Ce système fournit aux praticiens, aux conseils d’administration et aux régulateurs un langage commun pour évaluer les systèmes agentiques en fonction de leur autonomie, de leur fonction, de leur capacité d’apprentissage et de leur gouvernance. Les dirigeants du secteur financier disposeront ainsi d’une meilleure compréhension des étapes nécessaires pour élaborer une taxonomie de l’IA et établir un cadre de cartographie des agents d’IA utilisés dans leur entreprise.
Une stratégie claire pour l’IA
Sans une taxonomie partagée, les entreprises risquent de surestimer ou de sous-utiliser une technologie qui modifie déjà profondément l’allocation des capitaux, ce qui pourrait entraîner des complications futures. L’objectif d’une taxonomie de l’IA ne doit pas être de freiner l’innovation, mais plutôt de permettre aux entreprises de formuler clairement le problème que l’agent résout, qui en est responsable et comment les risques liés aux modèles sont atténués. En l’absence d’une telle clarté, l’adoption de l’IA devient davantage tactique que stratégique.

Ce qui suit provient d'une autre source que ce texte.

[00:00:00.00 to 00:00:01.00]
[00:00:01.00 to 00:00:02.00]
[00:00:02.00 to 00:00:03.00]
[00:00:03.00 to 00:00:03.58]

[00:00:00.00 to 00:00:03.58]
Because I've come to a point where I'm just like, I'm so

Approches de l’IA dans la gestion des investissements
Actuellement, les gestionnaires d’investissements envisagent l’IA de deux manières distinctes : comme un ensemble fonctionnel d’outils ou comme un élément intégré au processus décisionnel. L’approche fonctionnelle se concentre sur l’utilisation de l’IA pour le scoring des risques, l’extraction des sentiments via les traitements du langage naturel, et des outils d’assistance qui résument les expositions de portefeuille. Bien que cela améliore l’efficacité et la cohérence, cela ne modifie pas l’architecture décisionnelle fondamentale de l’entreprise, qui reste centrée sur l’humain, l’IA jouant un rôle secondaire.

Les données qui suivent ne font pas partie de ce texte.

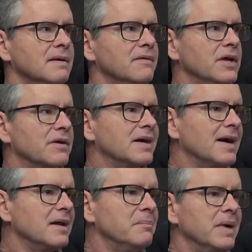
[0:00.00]
they're
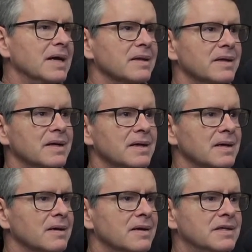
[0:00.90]
kind of mailing it
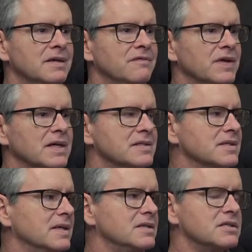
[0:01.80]
in on defense,
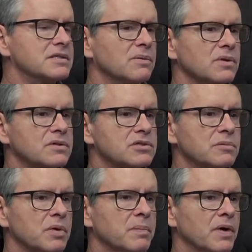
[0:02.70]
and they just don't look
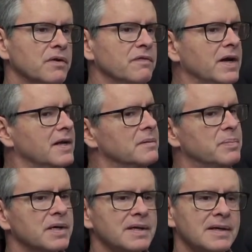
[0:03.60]
super motivated.
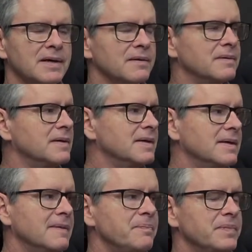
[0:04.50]
But,
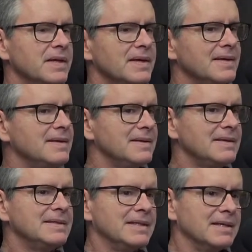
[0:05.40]

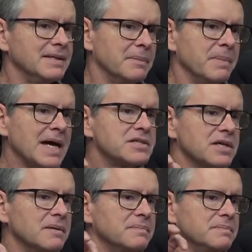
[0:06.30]
the
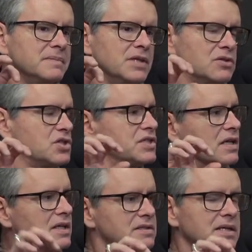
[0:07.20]
matchup, they're
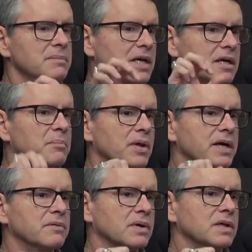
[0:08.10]
still a team that can play
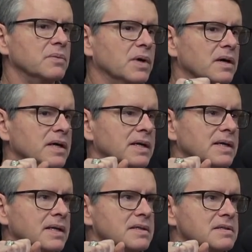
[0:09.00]
really well.
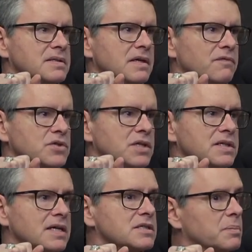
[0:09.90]
And if Virginia
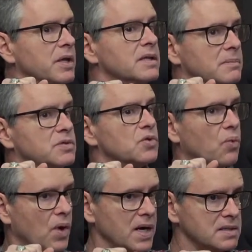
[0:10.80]
Tech has to play them
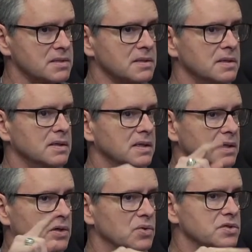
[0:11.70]
twice in
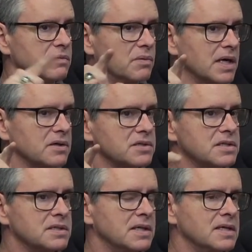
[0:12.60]
the course of the regular
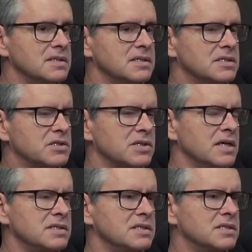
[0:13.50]
season, the
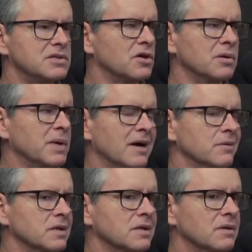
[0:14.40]
ACC tournament, I
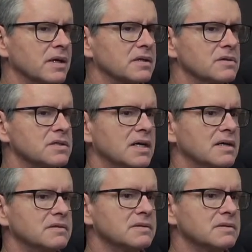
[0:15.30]
really don't like those odds.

En revanche, un nombre croissant d’entreprises choisissent d’adopter l’IA de façon systémique. Elles intègrent des agents d’IA directement dans le processus de conception des investissements, les considérant comme des participants adaptatifs plutôt que comme de simples outils auxiliaires. Dans ce modèle, l’autonomie, la capacité d’apprentissage et la gouvernance sont clairement définies, transformant l’entreprise en un écosystème décisionnel où le jugement humain et le raisonnement machine coexistent et coévoluent.

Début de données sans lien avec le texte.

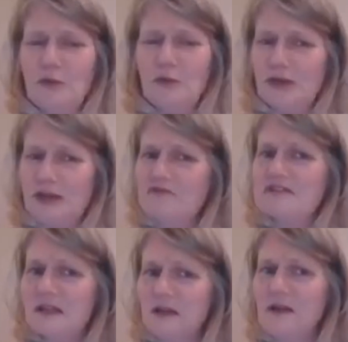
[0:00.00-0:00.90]
pretty
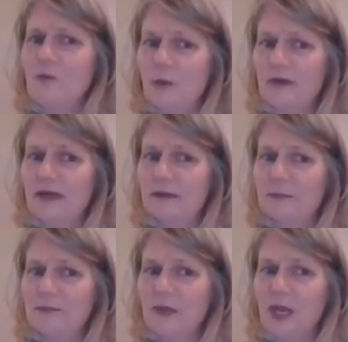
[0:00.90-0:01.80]
resilient woman.
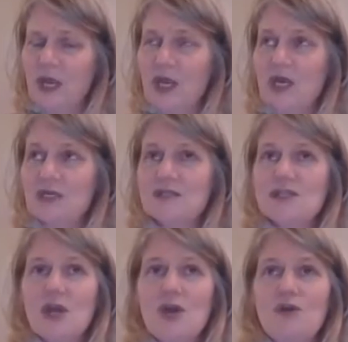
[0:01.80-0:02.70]

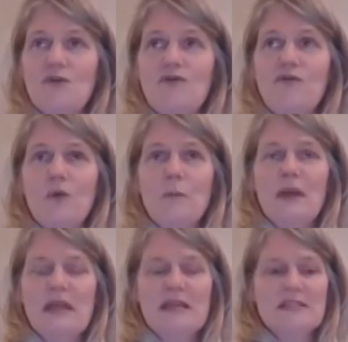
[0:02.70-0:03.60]
So for
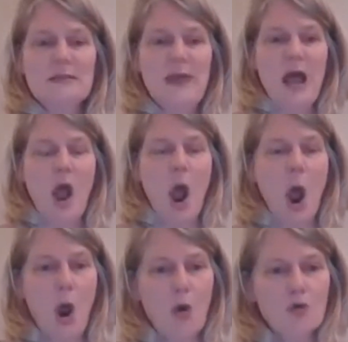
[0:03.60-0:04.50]
me, it's about
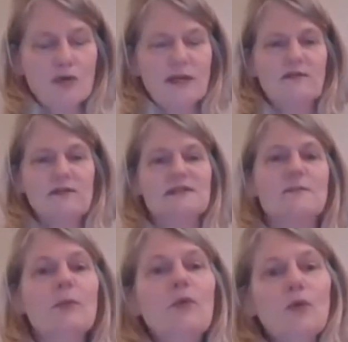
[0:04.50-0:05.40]
holding this
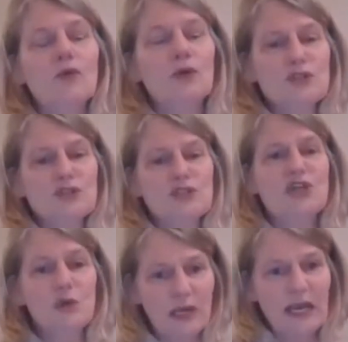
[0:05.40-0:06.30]
board
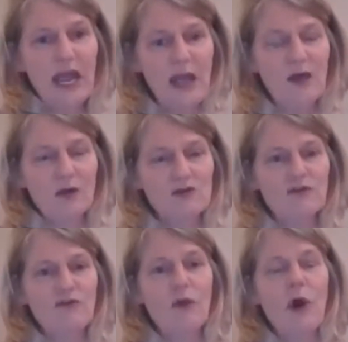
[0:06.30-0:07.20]
to account
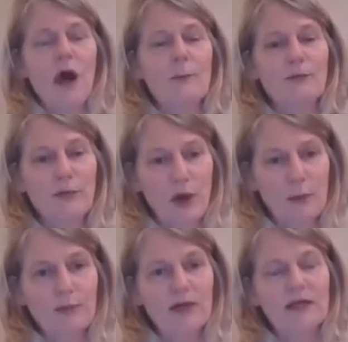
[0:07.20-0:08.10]
for
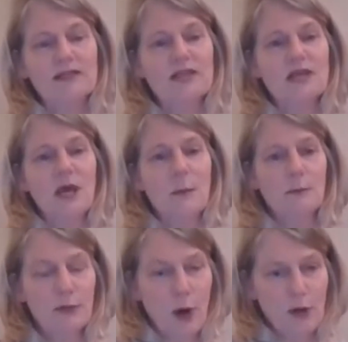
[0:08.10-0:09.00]
appropriate
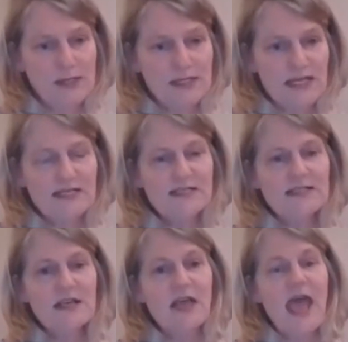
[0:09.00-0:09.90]

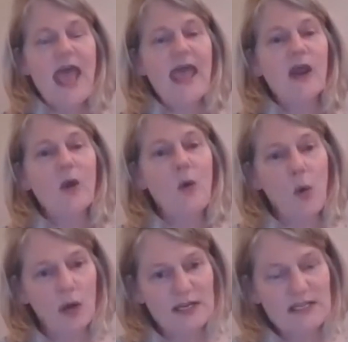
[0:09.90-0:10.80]
process,
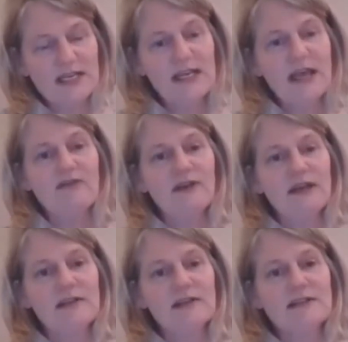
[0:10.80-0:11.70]
quality
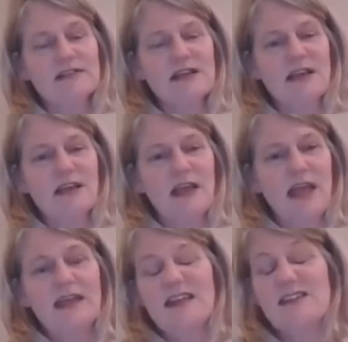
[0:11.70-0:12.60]
governance,
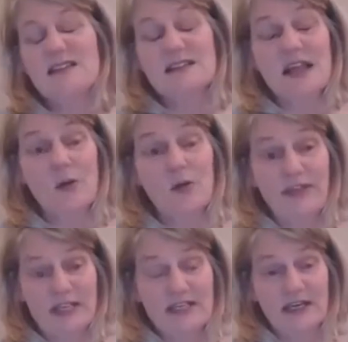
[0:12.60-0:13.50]
and, as I say,
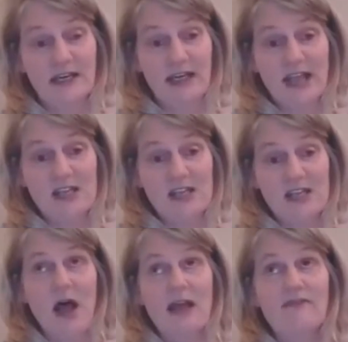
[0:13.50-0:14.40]
authentic
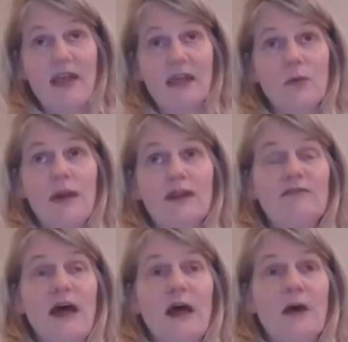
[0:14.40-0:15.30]
engagement. I've had one
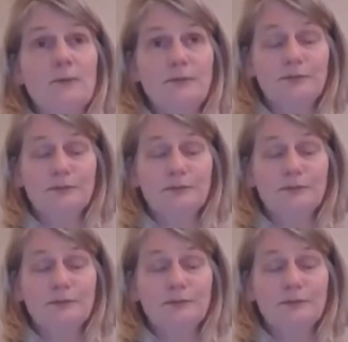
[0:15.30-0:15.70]
of our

Une synergie entre l’humain et l’IA
Cette distinction est primordiale. L’adoption axée sur les fonctions entraîne des outils plus rapides, tandis que l’adoption systémique forge des organisations plus intelligentes. Bien que les deux approches puissent coexister, seule la seconde offre un avantage comparatif durable. Comme l’a souligné le neuroscientifique Antonio Damasio, toute intelligence cherche à atteindre l’homéostasie, un équilibre avec son environnement. Les marchés financiers, en tant que systèmes adaptatifs complexes, doivent également maintenir cet équilibre entre données et jugement, automatisation et responsabilité, profit et durabilité planétaire.
Un cadre intelligent pour l’IA devrait ainsi refléter cette écologie en cartographiant les agents d’IA selon trois dimensions orthogonales : le processus d’investissement, l’avantage comparatif et la complexité. Chaque agent doit fonctionner à différents niveaux d’incertitude, allant des risques mesurables à l’ambiguïté radicale. À l’approche de réglementations futures comme l’EU AI Act, une taxonomie qui lie ces exigences à des leviers de gouvernance pratiques sera considérée comme une meilleure pratique.
La nature adaptative de la finance exige une intelligence augmentée et des systèmes conçus pour renforcer l’adaptabilité humaine plutôt que de la remplacer. Les humains apportent le jugement contextuel, le raisonnement éthique et la capacité de sens, tandis que les agents assurent échelle, rapidité et cohérence. Ensemble, ils améliorent la qualité décisionnelle, qui reste le principal indicateur de performance dans la gestion des investissements.